Эйден
Девушка, лежащая на моей кровати, закутанная в шелк моих простыней, с сияющими лучами солнца, падающими на ее кожу, выглядит уставшей после бурной ночи, которую мы провели.
Я сделал именно то, что обещал.
Трахал ее всю ночь.
Как будто я сошел с ума, я всю чертову ночь подряд трахал Оливию.
Я даже пропустил звонки от Максима, балуя себя, не желая делать перерыв и возвращаться к реальности.
Я не спал последний час, сидел у окна, курил сигару и отвечал на сообщения, пока смотрел, как она спит. Я не открывал это окно с тех пор, как она здесь. Как и дверь, оно было заперто.
Для меня это похоже на метафору, потому что я был заперт последние девять лет, и эта женщина освободила меня.
Разблокировала, соблазнила и заставила меня играть с огнем. Дни прошли, и с каждым днем ничего не происходит, это похоже на затишье перед войной.
Если я оставлю ее, то наверняка начнется война.
Я не боюсь войны.
Меня пугает то, какое влияние она на меня оказывает.
Она уже шесть дней у меня в плену. Недолго, но достаточно.
Солнце взошло с предупреждением Ильи быть осторожным. Если я не буду, эта женщина сделает со мной больше, чем просто подшутит. Она дала мне аппетит, от которого я зависим, и я знаю, что могут сделать зависимости. Наступает момент, когда ты так глубоко втягиваешься, что выгораешь и теряешь контроль.
Я затягиваюсь сигарой и медленно выпускаю дым через окно. Я наклоняюсь вперед, когда Оливия переворачивается на бок.
То, что я вижу дальше, снова заставляет меня встать.
Ее изящная рука скользит на мою сторону кровати, и ее пальцы работают так, будто она ищет, тянется ко мне.
Я выпрямляюсь, когда ее глаза открываются, и, кажется, она осознает, что делала во сне.
Или, может быть, она на самом деле не спала.
Она смотрит за стеклянную стену на яркий утренний солнечный свет, и когда ее взгляд останавливается на мне, она натягивает простыни, чтобы прикрыть грудь. Как будто я не исследовал каждый дюйм ее тела прошлой ночью.
Она садится, снова принимая тот испуганный вид. Скорее всего, не уверена, какой я буду сегодня, теперь, когда наступил новый день, и туман сексуальной дымки должен исчезнуть.
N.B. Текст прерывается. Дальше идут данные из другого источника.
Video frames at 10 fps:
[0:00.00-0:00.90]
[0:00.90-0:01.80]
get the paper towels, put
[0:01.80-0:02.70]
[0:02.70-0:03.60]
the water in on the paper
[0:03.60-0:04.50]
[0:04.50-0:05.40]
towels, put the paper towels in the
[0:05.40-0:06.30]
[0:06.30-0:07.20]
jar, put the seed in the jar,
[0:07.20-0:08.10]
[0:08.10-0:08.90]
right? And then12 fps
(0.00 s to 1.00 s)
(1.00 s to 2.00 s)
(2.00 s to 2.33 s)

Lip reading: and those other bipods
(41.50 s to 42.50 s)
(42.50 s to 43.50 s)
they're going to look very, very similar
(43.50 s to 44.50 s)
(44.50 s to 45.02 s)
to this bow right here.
Но в этом-то и проблема. Он не исчез.
— Если я тебе нужен, тебе придется подойти сюда, — говорю я, постукивая кончиком сигары по краю пепельницы.
Я смотрю на нее, не отрывая глаз. Я мог бы подойти и трахнуть ее, как прошлой ночью, но это испытание, которое я не должен ей давать.
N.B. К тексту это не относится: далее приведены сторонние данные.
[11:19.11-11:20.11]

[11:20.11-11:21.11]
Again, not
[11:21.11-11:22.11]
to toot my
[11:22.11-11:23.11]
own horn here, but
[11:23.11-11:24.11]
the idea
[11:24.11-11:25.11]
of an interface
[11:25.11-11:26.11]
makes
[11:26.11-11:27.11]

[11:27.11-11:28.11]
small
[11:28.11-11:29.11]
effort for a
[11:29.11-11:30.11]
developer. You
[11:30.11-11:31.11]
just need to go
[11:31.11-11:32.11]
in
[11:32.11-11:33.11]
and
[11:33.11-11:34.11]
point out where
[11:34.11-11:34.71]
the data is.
Я раздвигаю чертовы границы, как кошка делает это с мышкой, когда играет с ней. Оба знают, что произойдет в игре. Это то, что происходит с нами сейчас.
Я и она.
Похититель и пленница.
Как тьма и свет.
Она не найдет другой души темнее моей, и это не потому, что я плохой человек, от которого ей следует держаться подальше.
Потому что тьма — это все, что существует во мне. Ад давно поглотил меня, так что ей следует прислушаться к инстинкту, который подсказывает ей оставаться там, где она есть.
Она должна послушать меня и держаться от меня подальше, а я не должен этим заниматься.
Но… когда она делает шаг с кровати и ее ноги касаются пола, я знаю, что мы оба чувствуем, что в воздухе между нами что-то изменилось.
Когда простыня падает с ее тела, я удостаиваюсь идеального обнаженного видения того, как она идет ко мне с ее полностью округлой, покачивающейся грудью. Ее волосы растрепались, а выражение лица осторожное, но решительное, как у женщины, которую я встретил в ту первую ночь.
Я отложил сигару и стянул трусы, не заботясь о том, хочет ли она меня, потому что хочет свободы, или у нее есть какие-то скрытые мотивы.
Мне плевать.
Я так очарован ею, что мне все равно.
Она останавливается передо мной, и когда ее взгляд падает на мой напряженный член, я улыбаюсь, глядя на румянец на ее щеках, который струится по ее изящной шее.
Я тянусь к ней, и она садится на меня верхом, опускаясь на мой член, пока я вхожу в нее.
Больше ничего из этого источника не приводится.